Second, with respect to the argument that the patents at issue should be treated as having been submitted to FDA with the original NDA, FDA stated that:
This is a tortured reading of a statutory provision that is more reasonably read to mean that patent information of the type required to be filed under 505(b)(1) and (c)(2) is to be submitted to FDA by the identified date. . . . There is no need to adopt the strained reading proposed by petitioners to give the reference to sections 505(b)(1) and (c)(2) meaning; they already have a reasonable and well established regulatory meaning.

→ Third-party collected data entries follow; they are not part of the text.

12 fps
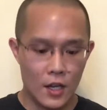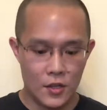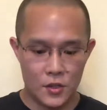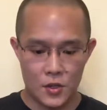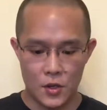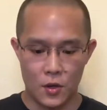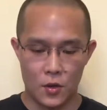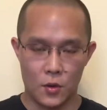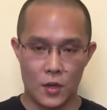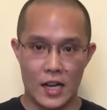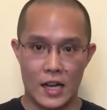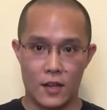
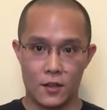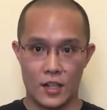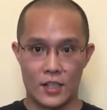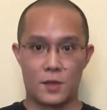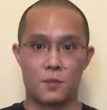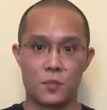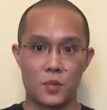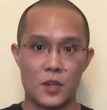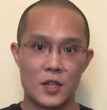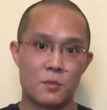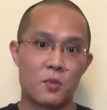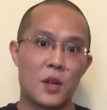So
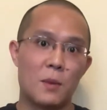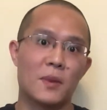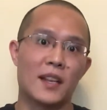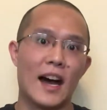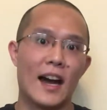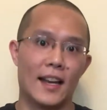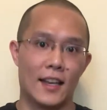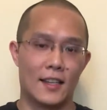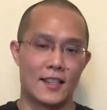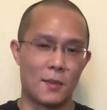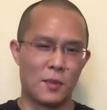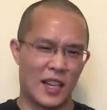that's pretty benign and
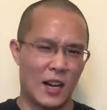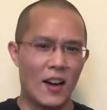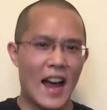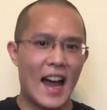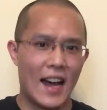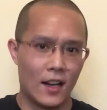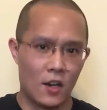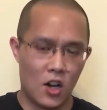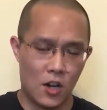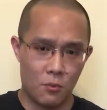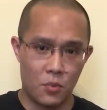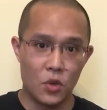something I'll add
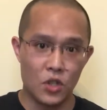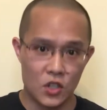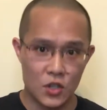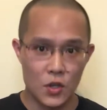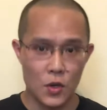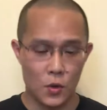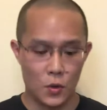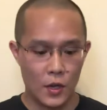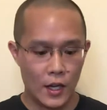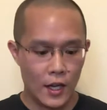on pretty soon.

FDA’s petition response also addresses some general arguments that it would be unfair not to apply a 30-month stay. FDA commented that “[w]hether petitioners consider the legislative choice made in the QI Act regarding 30-month stays as ‘fair’ to their interests is irrelevant. FDA is implementing the statute based on its interpretation of the plain language, and on the basis of its experience with the complex generic drug approval program as described over the years in the Hatch-Waxman Amendments.” FDA then goes on to note:
In [the 1997 FDA Modernization Act], Congress expressly enumerated the statutory benefits that would not apply to old antibiotic drugs (section 12S(d)(2)). And in the QI Act, Congress appears to have made 3- and 5-year exclusivity available only to certain applications for old antibiotics when the application was submitted to FDA after enactment of the QI Act; any NDA for an old antibiotic submitted before the QI Act appears to be ineligible for the exclusivity protections. Each legislative action reflects particular public policy judgments regarding the appropriate balance of incentives and protections needed to encourage development of antibiotic drugs and the prompt approval of generic drug products.

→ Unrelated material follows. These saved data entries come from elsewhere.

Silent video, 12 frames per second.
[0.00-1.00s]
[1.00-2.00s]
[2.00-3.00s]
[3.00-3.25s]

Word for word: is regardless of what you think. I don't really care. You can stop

FDA’s comments might shed some light on the Agency’s possible position on other issues concerning QI Act implementation raised in a letter submitted to FDA earlier this year by the American Intellectual Property Law Association.
There has been a lot of speculation as to whether or not one or more of the companies on whose behalf the QI Act citizen petitions were submitted will sue FDA in the wake of the Agency’s decision. Given the storied history of Hatch-Waxman litigation, it would not be surprising if such a lawsuit is filed shortly. Your loyal and intepid bloggers will continue to update you about this issue.